Quanto ci manchi caro Enzo Tortora. Ogni volta che la tv di stato tenta di rievocarti provoca un incidente diplomatico con chi ti ha voluto bene come le tue figlie e i tuoi familiari. Ma a noi che abbiamo vissuto quegli anni terribili in cui la giustizia spettacolo iniziò a farsi le ossa sulla tua pelle, anche un serial televisivo di modesto respiro e con qualche scena commovente non può non farci ritornare in mente questa terribile mancanza che dal maggio 1988 si è andata facendo insopportabile anno dopo anno.
Prima di te ci mancava Pier Paolo Pasolini e la sua genialità cattolica e dissacrante, in una parola radicale. Poi ci sei mancato tu, con la tua battaglia per gli ultimi della terra, i carcerati che per alcuni mesi furono gli unici italiani che non ti voltarono le spalle. Con la fiction di Rai uno appena terminata, anche i radicali di Pannella finalmente sono entrati nell’immaginario dell’italiano medio con il loro giusto valore. Quello stesso italiano medio abituato a sentirseli descrivere come degli Anticristo anche ai tempi in cui ne eri presidente. Tu che dei Radicali sei stato il più amato e grande esponente politico della storia del partito, oggi ci manchi. Umanamente ma anche politicamente.
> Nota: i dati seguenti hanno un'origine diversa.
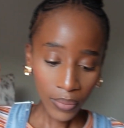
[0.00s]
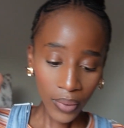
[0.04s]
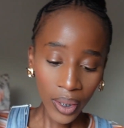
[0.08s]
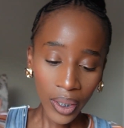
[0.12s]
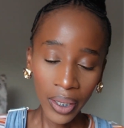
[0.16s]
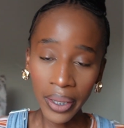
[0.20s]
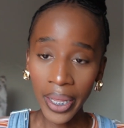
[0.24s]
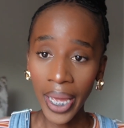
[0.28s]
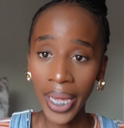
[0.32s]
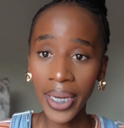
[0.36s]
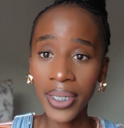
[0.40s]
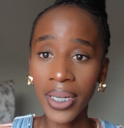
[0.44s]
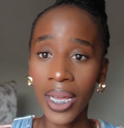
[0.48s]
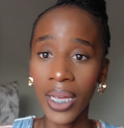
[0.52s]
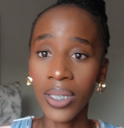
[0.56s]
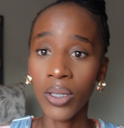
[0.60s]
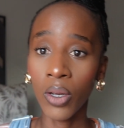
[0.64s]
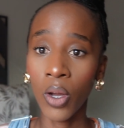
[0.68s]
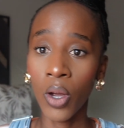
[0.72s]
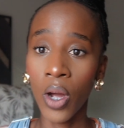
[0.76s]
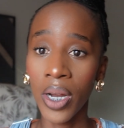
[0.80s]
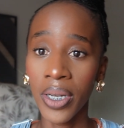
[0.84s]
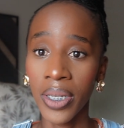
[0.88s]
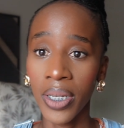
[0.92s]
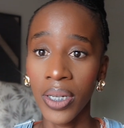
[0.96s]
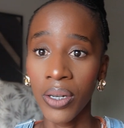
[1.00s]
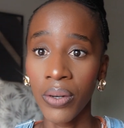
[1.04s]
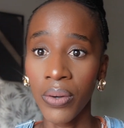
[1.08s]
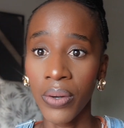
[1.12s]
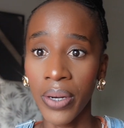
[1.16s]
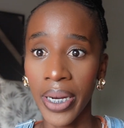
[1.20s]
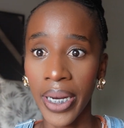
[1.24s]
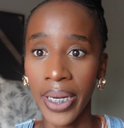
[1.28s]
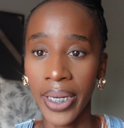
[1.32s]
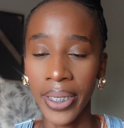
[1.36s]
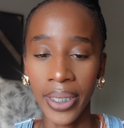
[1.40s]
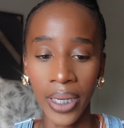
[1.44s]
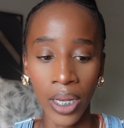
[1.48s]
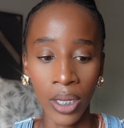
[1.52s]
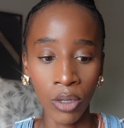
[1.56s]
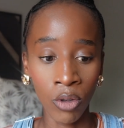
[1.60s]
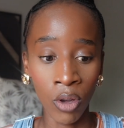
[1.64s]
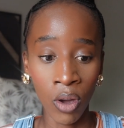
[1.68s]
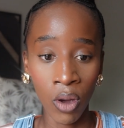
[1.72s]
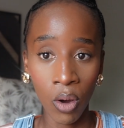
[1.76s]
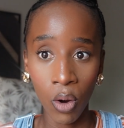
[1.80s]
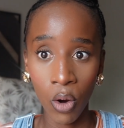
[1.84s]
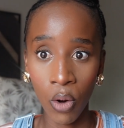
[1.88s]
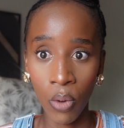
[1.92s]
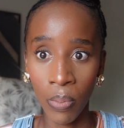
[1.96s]
that as a content creator
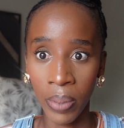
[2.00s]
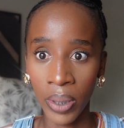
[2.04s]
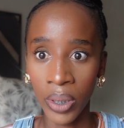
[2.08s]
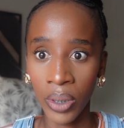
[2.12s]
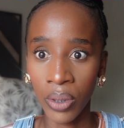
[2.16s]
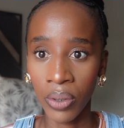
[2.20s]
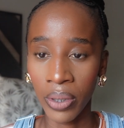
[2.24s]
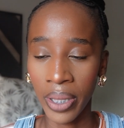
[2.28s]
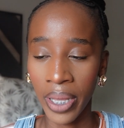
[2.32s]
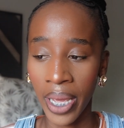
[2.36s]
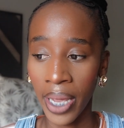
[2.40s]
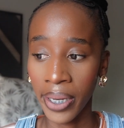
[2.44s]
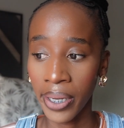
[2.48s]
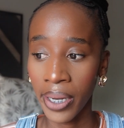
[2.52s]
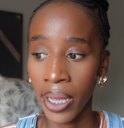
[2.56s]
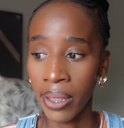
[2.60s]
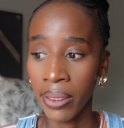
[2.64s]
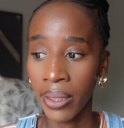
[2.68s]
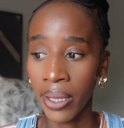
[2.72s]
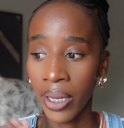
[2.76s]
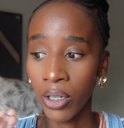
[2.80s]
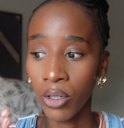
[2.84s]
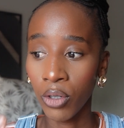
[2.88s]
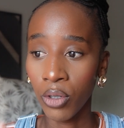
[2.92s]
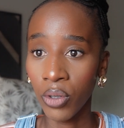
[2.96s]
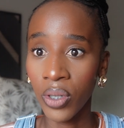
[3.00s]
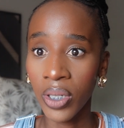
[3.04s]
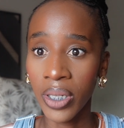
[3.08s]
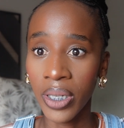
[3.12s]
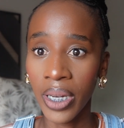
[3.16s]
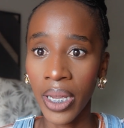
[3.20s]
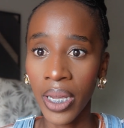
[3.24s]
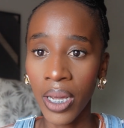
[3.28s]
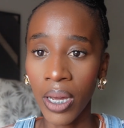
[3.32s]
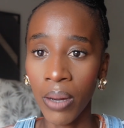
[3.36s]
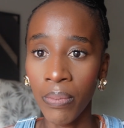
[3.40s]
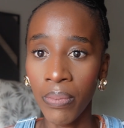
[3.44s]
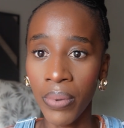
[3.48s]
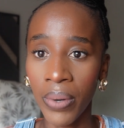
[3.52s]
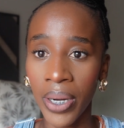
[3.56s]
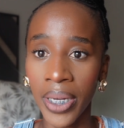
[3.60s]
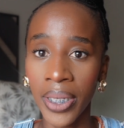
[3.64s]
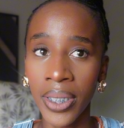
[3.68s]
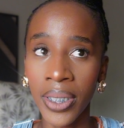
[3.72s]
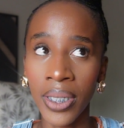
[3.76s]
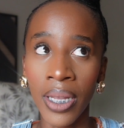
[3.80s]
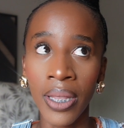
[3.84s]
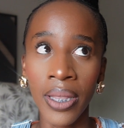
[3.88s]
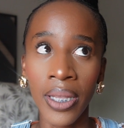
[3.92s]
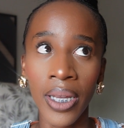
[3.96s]
you're open to that, and that you stay
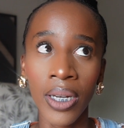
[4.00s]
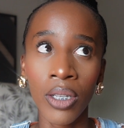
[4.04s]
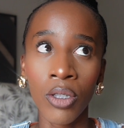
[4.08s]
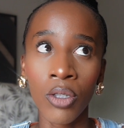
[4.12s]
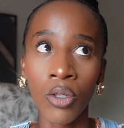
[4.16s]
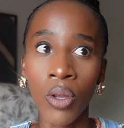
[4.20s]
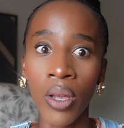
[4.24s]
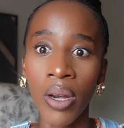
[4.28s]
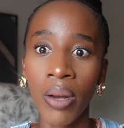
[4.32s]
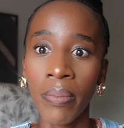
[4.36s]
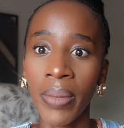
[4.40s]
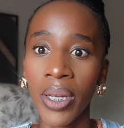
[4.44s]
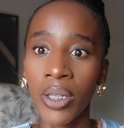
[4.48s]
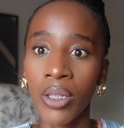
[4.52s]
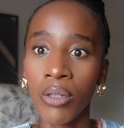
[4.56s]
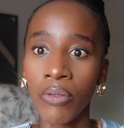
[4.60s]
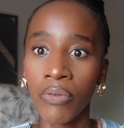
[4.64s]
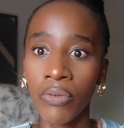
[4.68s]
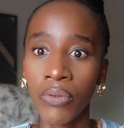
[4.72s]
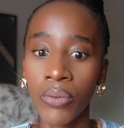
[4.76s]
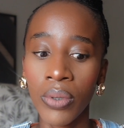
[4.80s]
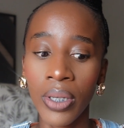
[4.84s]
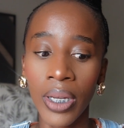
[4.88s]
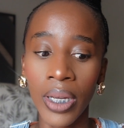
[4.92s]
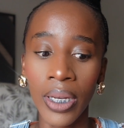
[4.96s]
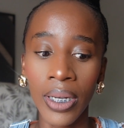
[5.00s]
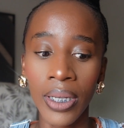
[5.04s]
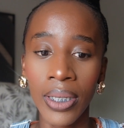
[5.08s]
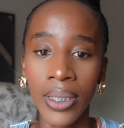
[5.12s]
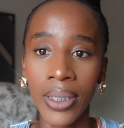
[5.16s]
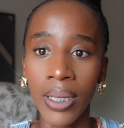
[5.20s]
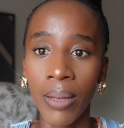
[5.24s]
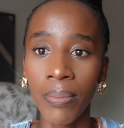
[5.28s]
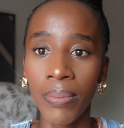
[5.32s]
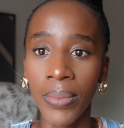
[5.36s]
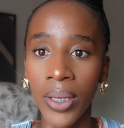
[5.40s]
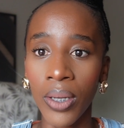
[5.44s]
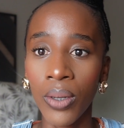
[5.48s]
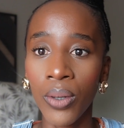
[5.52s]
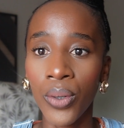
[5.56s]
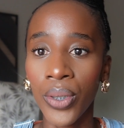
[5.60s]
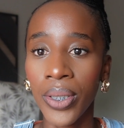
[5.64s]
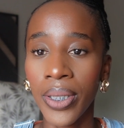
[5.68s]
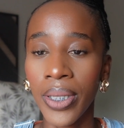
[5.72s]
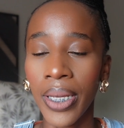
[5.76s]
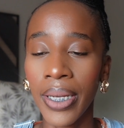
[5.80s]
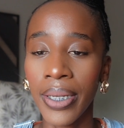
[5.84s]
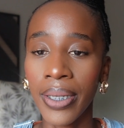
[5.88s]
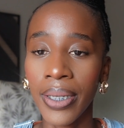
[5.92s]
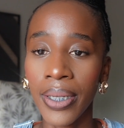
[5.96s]
abreast, and that it's not a matter of you getting something because
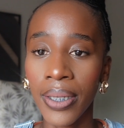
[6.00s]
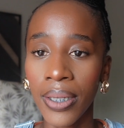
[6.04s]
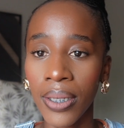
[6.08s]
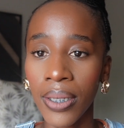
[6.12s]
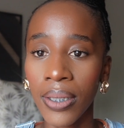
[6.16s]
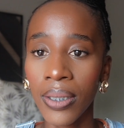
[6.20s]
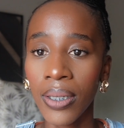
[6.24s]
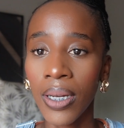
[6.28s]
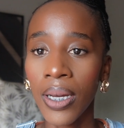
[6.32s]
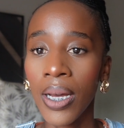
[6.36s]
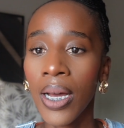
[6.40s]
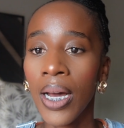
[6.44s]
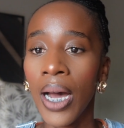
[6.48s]
they need it.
La giustizia italiana, penale e civile, che in Europa è considerata la feccia di tutto il continente, di un crimine soprattutto non potrà mai essere perdonata: averti tolto prima la libertà e la dignità e poi la vita. L’Italia da allora non si è più riavuta, non è mai più stata un paese civile. La nostra storia recente si divide in quello che era avvenuto prima e dopo il tuo caso giudiziario.
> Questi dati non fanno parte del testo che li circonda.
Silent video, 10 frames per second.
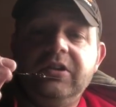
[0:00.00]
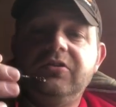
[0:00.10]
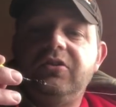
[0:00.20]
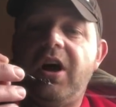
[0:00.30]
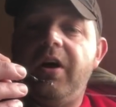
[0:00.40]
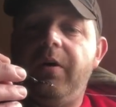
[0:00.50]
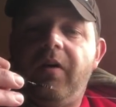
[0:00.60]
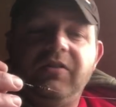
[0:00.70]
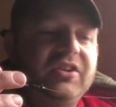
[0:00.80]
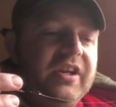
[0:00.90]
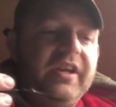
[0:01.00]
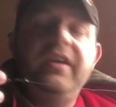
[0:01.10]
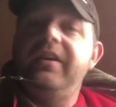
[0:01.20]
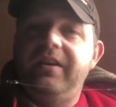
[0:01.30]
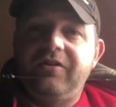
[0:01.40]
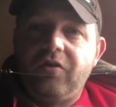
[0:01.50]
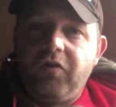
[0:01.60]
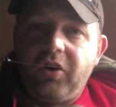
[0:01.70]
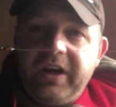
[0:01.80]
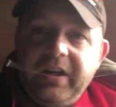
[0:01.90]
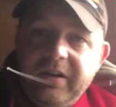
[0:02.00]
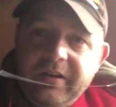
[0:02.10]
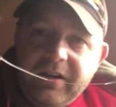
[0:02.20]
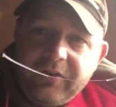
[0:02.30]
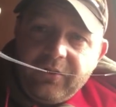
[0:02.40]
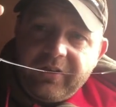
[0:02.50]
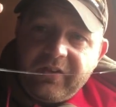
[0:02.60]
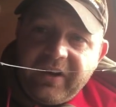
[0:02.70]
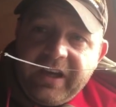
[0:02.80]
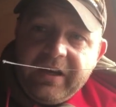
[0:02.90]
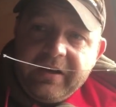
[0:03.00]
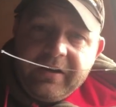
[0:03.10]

So obviously it's a Ronnie, as you can see.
Da allora i partiti che agitano la forca, la demagogia, “la sicurezza”, hanno diritto di accesso nei parlamenti e nel cuore delle persone lasciate sole da quella canaglia che è stata la politica italiana.
Tu sei stato un raggio di luce liberale, e nessuno ha avuto ancora il coraggio di gettare il discredito e l’infamia su chi ti ha buttato in carcere per biechi motivi. Che secondo alcuni potrebbero addirittura essere legati alla copertura delle nefandezze del caso Cirillo e di quella trattativa che fu vera immondizia tra camorra, Brigate rosse ed ex Dc.
Troppa gente, troppi giornalisti sono nati ieri. Troppi di quelli che all’epoca brindavano per la tua condanna in primo grado oggi hanno fatto carriera. Troppi giudici che ti hanno distrutto la vita hanno a loro volta avuto un destino di immeritati successi. Ma noi che ti abbiamo conosciuto, anche superficialmente, come uomo e come politico radicale, non abbiamo dimenticato quei nomi, quegli orrori, quella protogenesi del pentitismo italiano e quei luoghi maledetti come la caserma Pastrengo.
Anche una modesta fiction ha l’effetto collaterale di rianimare la commozione nei nostri cuori e la rabbia nei nostri cervelli. Noi ricordiamo quel Melluso che dava interviste a settimanali scandalistici contro di te persino dopo la tua morte. Ricordiamo le sue ritrattazioni e le sue denunce non credute contro i magistrati dell’inchiesta. Solo un servizio pubblico disattento come il nostro poteva cadere nel ridicolo di fare sponsorizzare la miniserie di domenica e lunedì da una marca di calzature che porta il suo nome.
Gli insulti alla tua memoria forse non sono finiti, ma chi ti ha voluto bene quasi come a un padre non ti dimenticherà mai. Ogni 18 maggio celebriamo il tuo martirio e ogni 17 giugno ricordiamo la tua gogna giudiziaria e mediatica. Tu, Enzo Tortora, giusto della terra, ci manchi, come ci manca un paese libero e democratico, una politica con esponenti che non facciano schifo e uno stato di diritto degno di chiamarsi tale.